Sunday, March 23, 2014

The Malaysia Flight Probably Has A Good Explaination

I've been reading about "conspiracies" like the Illuminati, Bilderberg, Skull and Bones, Kennedy Assassination, 9/11, and so on for more than a decade. There's a lot of good information, a lot of disinformation, and a lot off bullshit involved.

Use most of those words, and people accuse you of being a "conspiracy theorist". I'm sure most people who use those words together have no idea what either word means.

But then, when other things happen, the same people who say "there's no such thing as conspiracies" go batshit with stupid theories and speculation.

When the Malaysia Airlines plan disappeared, Facebook was filled with stupid memes like "They can track your phone, but they can't find a plane?"

Then people start going nuts with silly ideas like it was hijacked, the pilots killed each other, and so on.

But it probably has a VERY simple explanation.

According to a pilot who's article was republished by Wired, it was probably a fire.

The left turn is the key here. Zaharie Ahmad Shah1 was a very experienced senior captain with 18,000 hours of flight time. We old pilots were drilled to know what is the closest airport of safe harbor while in cruise. Airports behind us, airports abeam us, and airports ahead of us. They’re always in our head. Always. If something happens, you don’t want to be thinking about what are you going to do–you already know what you are going to do. When I saw that left turn with a direct heading, I instinctively knew he was heading for an airport. He was taking a direct route to Palau Langkawi, a 13,000-foot airstrip with an approach over water and no obstacles. The captain did not turn back to Kuala Lampur because he knew he had 8,000-foot ridges to cross. He knew the terrain was friendlier toward Langkawi, which also was closer.

The profile of the flight and events we know all fit the profile of a fire on board the plan. They start shutting off circuit breakers in an effort to isolate affected systems, smoke fills the cabin, you can't go on oxygen with a fire on board, and eventually everybody succumbs to smoke and dies. The autopilot does its job and flies the plane as long as there if fuel on board and the control systems aren't affected by the fire.
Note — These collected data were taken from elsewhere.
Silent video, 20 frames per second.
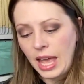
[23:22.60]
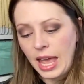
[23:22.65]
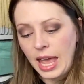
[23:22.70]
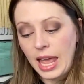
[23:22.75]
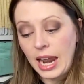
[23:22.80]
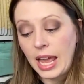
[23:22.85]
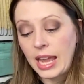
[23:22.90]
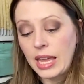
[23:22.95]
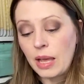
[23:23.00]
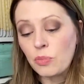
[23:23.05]

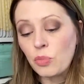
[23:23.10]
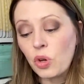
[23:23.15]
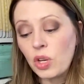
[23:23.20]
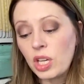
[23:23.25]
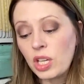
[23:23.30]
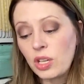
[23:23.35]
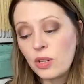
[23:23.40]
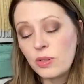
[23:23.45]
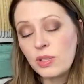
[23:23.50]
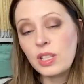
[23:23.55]
and I am going
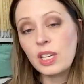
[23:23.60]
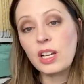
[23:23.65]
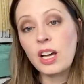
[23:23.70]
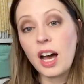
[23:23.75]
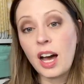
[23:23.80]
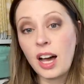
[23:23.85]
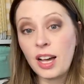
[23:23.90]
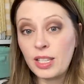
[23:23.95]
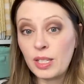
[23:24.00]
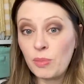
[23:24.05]
to use the
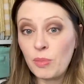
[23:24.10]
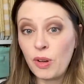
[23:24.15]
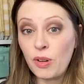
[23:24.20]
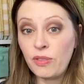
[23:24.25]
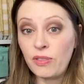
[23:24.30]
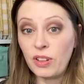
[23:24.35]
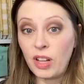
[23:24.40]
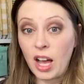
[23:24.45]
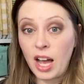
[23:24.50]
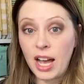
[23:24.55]
Cosmo
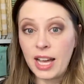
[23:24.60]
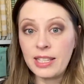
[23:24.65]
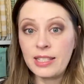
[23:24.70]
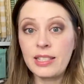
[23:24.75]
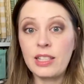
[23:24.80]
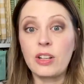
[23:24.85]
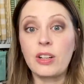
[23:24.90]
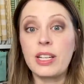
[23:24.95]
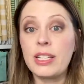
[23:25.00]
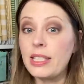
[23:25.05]
Floss.
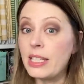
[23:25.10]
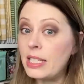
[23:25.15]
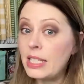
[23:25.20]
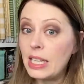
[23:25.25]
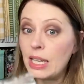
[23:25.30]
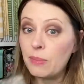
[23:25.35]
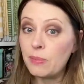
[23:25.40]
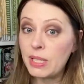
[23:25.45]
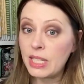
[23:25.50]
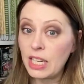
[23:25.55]
There is a
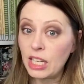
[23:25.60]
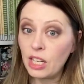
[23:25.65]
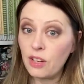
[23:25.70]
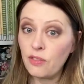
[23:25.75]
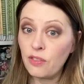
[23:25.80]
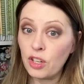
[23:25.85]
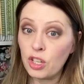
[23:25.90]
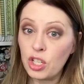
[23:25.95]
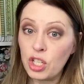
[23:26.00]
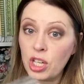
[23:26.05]
DMC
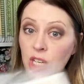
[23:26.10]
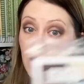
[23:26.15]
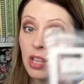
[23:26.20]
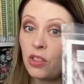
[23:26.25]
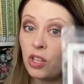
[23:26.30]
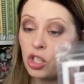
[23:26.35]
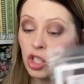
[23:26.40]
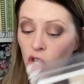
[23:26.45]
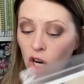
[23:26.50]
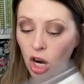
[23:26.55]
conversion
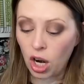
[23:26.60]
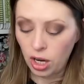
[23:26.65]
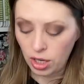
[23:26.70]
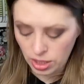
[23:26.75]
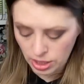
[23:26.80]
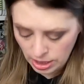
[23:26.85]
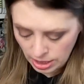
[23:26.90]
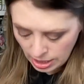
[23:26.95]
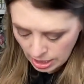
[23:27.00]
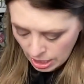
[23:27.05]
in the
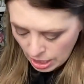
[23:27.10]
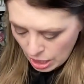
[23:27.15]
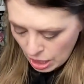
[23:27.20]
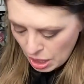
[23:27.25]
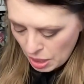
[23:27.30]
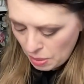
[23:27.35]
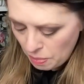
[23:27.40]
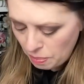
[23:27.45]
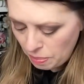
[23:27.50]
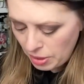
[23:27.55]
chart,
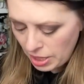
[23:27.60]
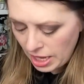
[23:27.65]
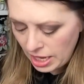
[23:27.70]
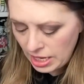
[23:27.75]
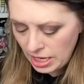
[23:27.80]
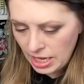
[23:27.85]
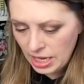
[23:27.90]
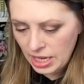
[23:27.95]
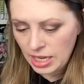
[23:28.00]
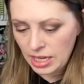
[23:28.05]

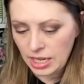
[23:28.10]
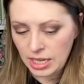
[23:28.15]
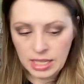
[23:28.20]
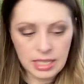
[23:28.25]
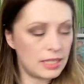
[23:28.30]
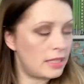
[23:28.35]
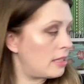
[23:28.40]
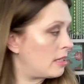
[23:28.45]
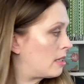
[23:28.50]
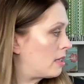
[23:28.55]
but it
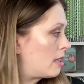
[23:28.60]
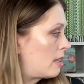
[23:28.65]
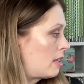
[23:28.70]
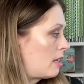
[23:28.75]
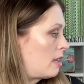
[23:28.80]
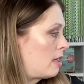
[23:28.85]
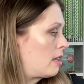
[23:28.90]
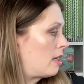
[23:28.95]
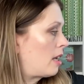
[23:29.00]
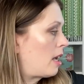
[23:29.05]
is,
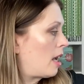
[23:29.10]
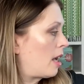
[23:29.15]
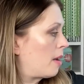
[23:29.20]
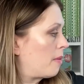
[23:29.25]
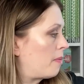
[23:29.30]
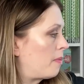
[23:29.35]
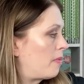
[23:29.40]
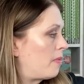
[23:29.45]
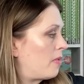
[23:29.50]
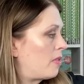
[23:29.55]

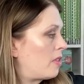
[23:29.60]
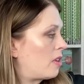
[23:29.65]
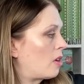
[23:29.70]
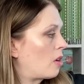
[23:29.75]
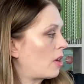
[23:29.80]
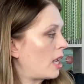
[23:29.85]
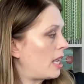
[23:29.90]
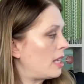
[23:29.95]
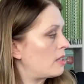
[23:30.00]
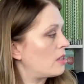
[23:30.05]
um,
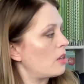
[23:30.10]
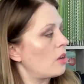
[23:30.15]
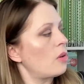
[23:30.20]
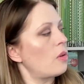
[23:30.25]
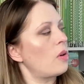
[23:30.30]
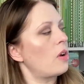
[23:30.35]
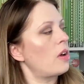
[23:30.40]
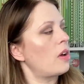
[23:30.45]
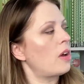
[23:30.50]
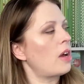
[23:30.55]
okay,
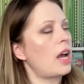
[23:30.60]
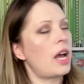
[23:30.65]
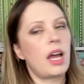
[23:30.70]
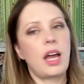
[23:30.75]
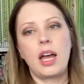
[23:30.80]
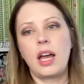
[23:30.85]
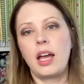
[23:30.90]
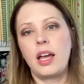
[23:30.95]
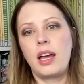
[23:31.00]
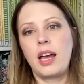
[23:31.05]
so
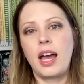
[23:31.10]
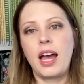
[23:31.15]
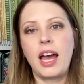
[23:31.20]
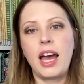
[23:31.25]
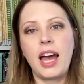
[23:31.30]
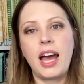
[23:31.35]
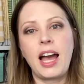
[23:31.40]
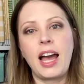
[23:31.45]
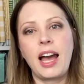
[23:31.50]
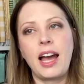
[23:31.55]

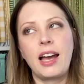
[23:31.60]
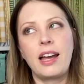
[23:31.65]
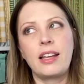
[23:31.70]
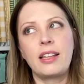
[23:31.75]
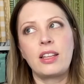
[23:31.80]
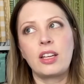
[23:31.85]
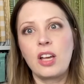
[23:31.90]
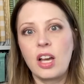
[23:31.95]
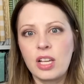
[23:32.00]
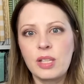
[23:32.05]

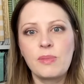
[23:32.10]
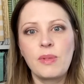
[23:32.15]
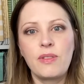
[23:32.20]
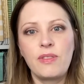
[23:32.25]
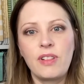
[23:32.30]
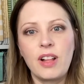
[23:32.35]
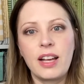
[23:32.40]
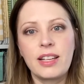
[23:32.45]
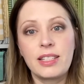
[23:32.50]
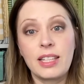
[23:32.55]
the Cosmo
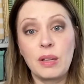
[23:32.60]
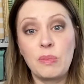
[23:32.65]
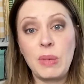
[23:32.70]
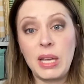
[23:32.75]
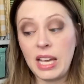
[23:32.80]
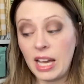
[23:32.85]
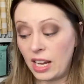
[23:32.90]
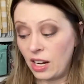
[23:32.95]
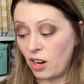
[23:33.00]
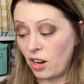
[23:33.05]
Floss can be
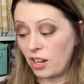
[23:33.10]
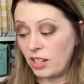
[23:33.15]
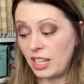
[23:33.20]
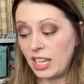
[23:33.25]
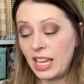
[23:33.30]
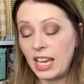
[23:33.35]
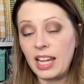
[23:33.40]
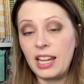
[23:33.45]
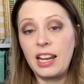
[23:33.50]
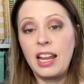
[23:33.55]
kind of hard to
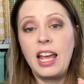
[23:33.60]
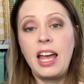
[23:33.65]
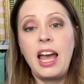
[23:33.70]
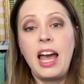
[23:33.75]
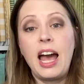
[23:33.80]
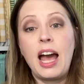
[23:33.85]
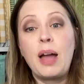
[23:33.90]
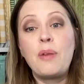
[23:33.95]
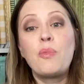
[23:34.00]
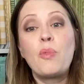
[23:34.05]
get.
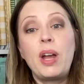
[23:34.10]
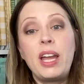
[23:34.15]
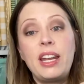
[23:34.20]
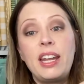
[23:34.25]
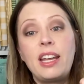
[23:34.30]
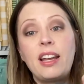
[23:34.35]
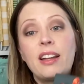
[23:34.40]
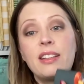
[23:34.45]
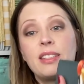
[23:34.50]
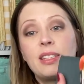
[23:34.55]
I'm
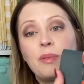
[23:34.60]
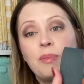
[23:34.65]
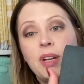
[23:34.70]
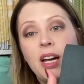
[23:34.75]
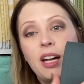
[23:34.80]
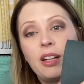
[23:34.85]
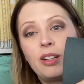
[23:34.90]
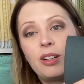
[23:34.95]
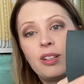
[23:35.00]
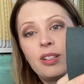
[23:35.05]
waiting on some
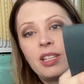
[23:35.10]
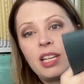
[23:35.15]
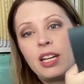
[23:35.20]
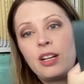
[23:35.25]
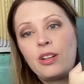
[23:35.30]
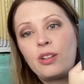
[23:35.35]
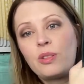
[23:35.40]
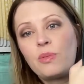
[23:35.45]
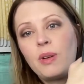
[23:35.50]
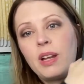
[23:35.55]
colors.
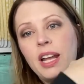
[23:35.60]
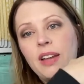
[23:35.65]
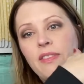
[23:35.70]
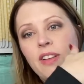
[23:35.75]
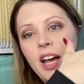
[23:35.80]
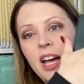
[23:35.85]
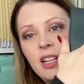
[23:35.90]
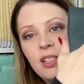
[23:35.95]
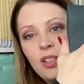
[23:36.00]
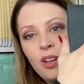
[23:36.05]
Here's what I've
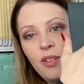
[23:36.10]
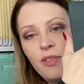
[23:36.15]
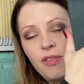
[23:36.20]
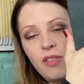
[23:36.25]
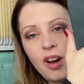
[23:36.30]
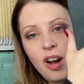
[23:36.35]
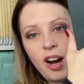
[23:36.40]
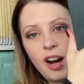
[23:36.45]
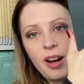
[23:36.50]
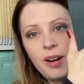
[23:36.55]
got so
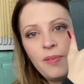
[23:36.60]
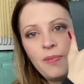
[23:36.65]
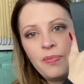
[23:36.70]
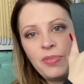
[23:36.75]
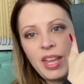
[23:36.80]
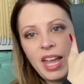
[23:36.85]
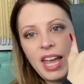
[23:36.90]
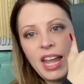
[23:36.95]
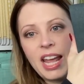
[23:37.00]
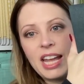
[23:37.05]
far,
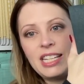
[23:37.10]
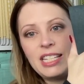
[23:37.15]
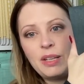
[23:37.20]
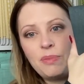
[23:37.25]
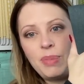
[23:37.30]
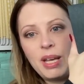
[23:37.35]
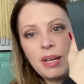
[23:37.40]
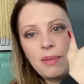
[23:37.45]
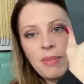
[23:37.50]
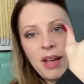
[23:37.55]
and I
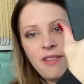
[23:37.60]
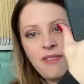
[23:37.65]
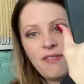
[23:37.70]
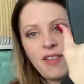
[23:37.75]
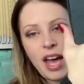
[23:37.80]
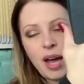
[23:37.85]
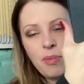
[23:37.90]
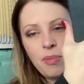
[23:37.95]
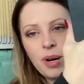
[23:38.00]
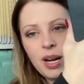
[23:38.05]
did pick my
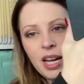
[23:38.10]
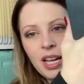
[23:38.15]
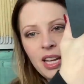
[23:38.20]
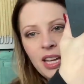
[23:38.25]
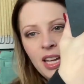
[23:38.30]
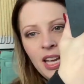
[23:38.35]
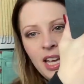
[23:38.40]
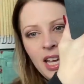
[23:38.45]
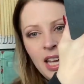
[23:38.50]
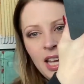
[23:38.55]

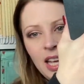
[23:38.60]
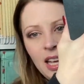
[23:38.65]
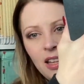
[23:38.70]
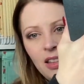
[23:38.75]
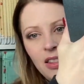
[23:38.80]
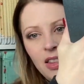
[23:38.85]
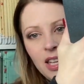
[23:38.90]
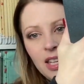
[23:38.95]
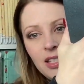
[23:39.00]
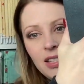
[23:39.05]
fabric.
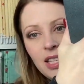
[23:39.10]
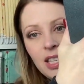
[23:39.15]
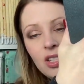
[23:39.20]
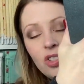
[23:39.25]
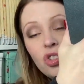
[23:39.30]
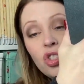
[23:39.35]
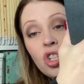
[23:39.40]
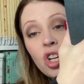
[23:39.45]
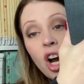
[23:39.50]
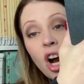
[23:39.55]
This
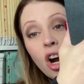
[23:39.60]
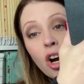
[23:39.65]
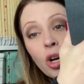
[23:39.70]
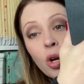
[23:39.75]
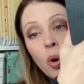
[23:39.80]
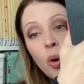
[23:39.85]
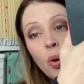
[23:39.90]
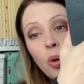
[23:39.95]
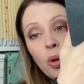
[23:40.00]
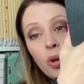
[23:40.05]
is
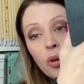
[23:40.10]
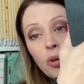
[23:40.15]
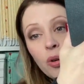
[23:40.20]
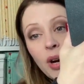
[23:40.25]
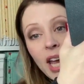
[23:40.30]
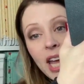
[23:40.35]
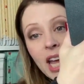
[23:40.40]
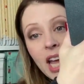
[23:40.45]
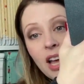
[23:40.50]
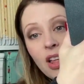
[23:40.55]
charcoal
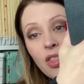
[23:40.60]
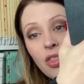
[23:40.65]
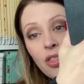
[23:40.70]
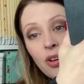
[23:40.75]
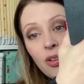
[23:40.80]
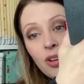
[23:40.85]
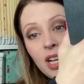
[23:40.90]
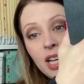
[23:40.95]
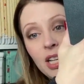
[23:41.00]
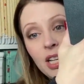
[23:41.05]
gray
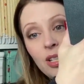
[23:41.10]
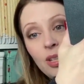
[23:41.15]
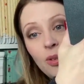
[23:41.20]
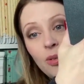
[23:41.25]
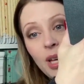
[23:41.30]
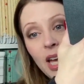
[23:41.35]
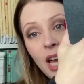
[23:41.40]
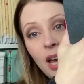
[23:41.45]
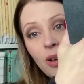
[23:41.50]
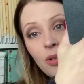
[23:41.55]

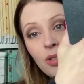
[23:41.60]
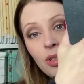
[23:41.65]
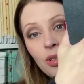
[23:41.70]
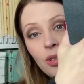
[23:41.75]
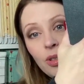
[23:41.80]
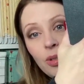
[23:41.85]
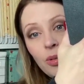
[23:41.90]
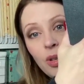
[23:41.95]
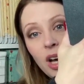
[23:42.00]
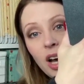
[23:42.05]
32 count
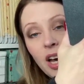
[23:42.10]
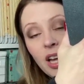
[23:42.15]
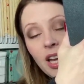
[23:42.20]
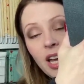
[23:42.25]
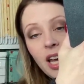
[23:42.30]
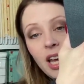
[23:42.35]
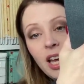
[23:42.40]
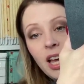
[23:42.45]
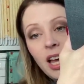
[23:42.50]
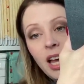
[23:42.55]

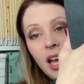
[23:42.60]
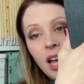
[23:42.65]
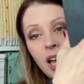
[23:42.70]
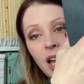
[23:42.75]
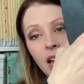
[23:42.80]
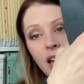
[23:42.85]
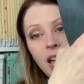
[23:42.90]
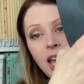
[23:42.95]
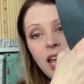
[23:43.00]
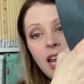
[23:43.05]
Lugana,
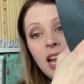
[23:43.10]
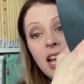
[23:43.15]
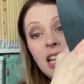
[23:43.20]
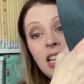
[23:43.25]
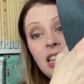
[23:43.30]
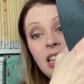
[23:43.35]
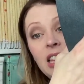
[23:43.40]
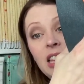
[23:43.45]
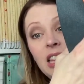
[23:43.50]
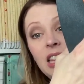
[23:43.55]
and I
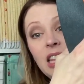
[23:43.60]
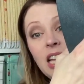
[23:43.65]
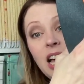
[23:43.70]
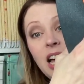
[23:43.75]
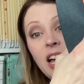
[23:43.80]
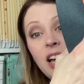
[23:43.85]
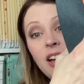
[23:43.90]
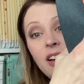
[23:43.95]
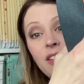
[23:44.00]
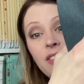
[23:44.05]

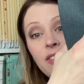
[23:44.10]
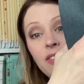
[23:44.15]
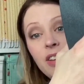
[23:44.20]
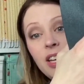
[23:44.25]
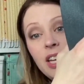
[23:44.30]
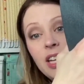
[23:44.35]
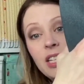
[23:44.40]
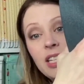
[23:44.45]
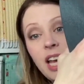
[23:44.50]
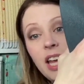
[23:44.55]
love
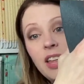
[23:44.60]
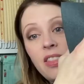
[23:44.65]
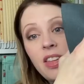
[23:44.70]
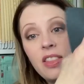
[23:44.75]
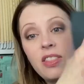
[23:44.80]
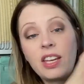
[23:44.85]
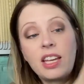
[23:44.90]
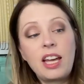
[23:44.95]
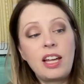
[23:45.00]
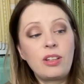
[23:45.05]
it. I
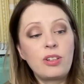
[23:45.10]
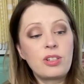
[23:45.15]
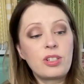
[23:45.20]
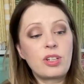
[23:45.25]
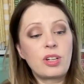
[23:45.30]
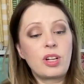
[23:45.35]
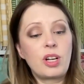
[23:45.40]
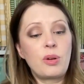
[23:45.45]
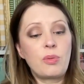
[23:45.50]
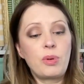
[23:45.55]
think the colors
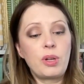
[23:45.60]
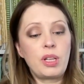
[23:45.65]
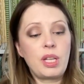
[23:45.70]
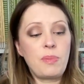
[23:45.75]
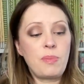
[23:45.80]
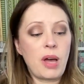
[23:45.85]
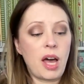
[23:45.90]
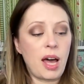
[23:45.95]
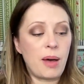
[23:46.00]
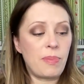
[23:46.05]
are going to
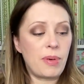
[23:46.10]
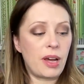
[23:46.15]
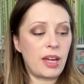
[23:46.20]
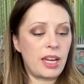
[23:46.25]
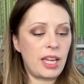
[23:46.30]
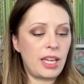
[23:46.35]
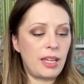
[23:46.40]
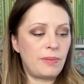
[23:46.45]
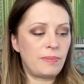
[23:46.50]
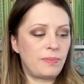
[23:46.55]
really pop
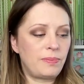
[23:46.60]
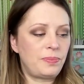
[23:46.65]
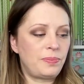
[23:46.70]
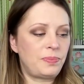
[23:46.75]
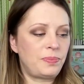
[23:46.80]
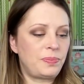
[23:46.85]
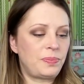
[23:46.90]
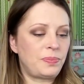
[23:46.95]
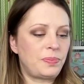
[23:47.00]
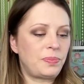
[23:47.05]
on it.
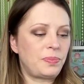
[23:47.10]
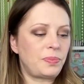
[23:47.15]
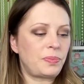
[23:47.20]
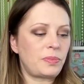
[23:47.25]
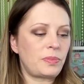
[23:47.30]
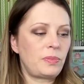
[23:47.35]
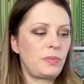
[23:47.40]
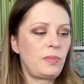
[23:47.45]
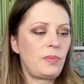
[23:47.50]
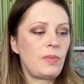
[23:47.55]

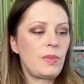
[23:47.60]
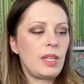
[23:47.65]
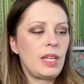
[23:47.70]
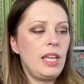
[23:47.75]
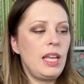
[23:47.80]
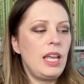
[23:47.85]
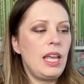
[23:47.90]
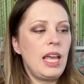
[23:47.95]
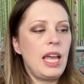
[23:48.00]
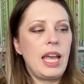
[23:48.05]

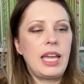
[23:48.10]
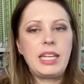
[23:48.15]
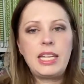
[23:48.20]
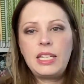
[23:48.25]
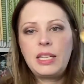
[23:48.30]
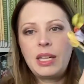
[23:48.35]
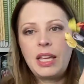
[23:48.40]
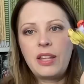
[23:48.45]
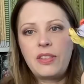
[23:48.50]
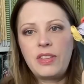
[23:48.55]
I need
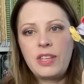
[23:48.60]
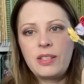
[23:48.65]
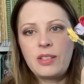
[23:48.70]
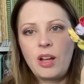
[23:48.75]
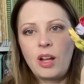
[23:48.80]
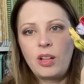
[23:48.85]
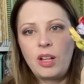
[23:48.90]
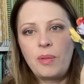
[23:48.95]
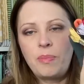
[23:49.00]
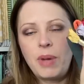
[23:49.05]
to get these
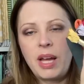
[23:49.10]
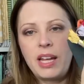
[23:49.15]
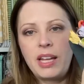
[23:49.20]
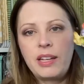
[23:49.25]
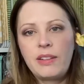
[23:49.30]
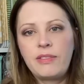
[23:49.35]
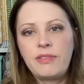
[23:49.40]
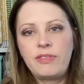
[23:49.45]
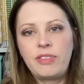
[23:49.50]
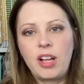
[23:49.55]
all on my
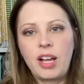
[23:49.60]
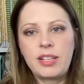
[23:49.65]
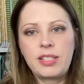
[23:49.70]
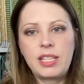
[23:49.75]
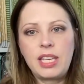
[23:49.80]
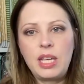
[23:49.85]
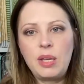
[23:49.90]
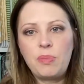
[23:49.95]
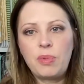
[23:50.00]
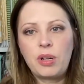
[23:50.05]

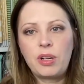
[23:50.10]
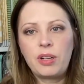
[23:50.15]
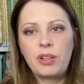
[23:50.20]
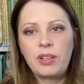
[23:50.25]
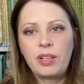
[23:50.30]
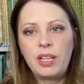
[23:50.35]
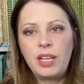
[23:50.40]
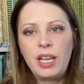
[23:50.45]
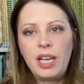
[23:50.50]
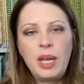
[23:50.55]
floss keeper.
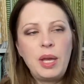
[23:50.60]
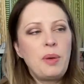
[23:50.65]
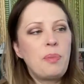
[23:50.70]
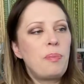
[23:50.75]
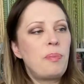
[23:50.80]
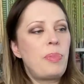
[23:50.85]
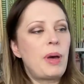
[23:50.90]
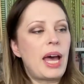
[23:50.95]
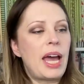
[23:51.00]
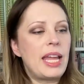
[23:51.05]

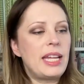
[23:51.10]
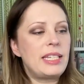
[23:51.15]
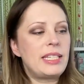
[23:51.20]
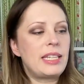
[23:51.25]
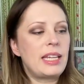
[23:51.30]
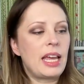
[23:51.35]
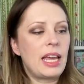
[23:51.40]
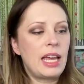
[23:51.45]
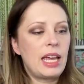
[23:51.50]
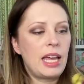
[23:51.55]

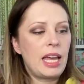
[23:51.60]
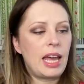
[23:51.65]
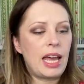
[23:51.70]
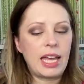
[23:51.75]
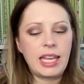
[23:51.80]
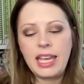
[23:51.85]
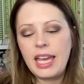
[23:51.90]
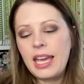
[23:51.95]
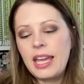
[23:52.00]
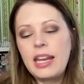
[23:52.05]
But
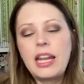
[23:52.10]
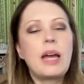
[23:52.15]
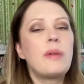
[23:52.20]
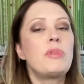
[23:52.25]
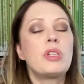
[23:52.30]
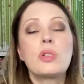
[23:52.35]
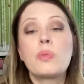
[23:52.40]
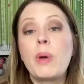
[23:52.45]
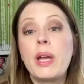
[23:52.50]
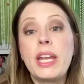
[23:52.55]
Again, I'm
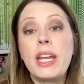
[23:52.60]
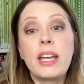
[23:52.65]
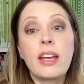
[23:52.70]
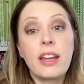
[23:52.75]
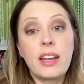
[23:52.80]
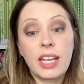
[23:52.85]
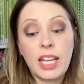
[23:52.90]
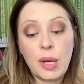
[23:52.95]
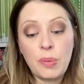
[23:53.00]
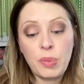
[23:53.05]
just waiting
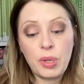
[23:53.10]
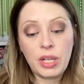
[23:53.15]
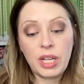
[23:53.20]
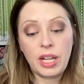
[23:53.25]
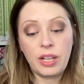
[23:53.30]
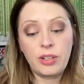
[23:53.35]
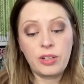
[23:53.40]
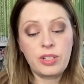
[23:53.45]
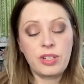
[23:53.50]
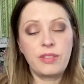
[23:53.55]
on a couple
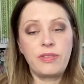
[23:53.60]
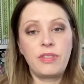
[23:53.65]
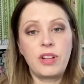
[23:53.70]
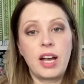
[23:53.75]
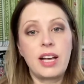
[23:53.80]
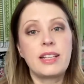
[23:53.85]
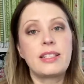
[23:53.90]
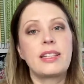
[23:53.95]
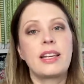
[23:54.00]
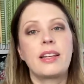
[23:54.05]
colors of
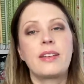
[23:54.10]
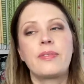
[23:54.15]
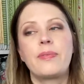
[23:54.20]
floss.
The pilot suspects a landing gear fire, which happens occasionally. An underinflated landing gear and a takeoff roll on a hot runway can cause the gear to catch on fire.

It's all very simple.

As for why they can't track the phones on board, well, phones don't work in salt water. And while the Cockpit Voice Recorder and Flight Data Recorder are built tough, there are some crashes that render them inoperable and unrecoverable.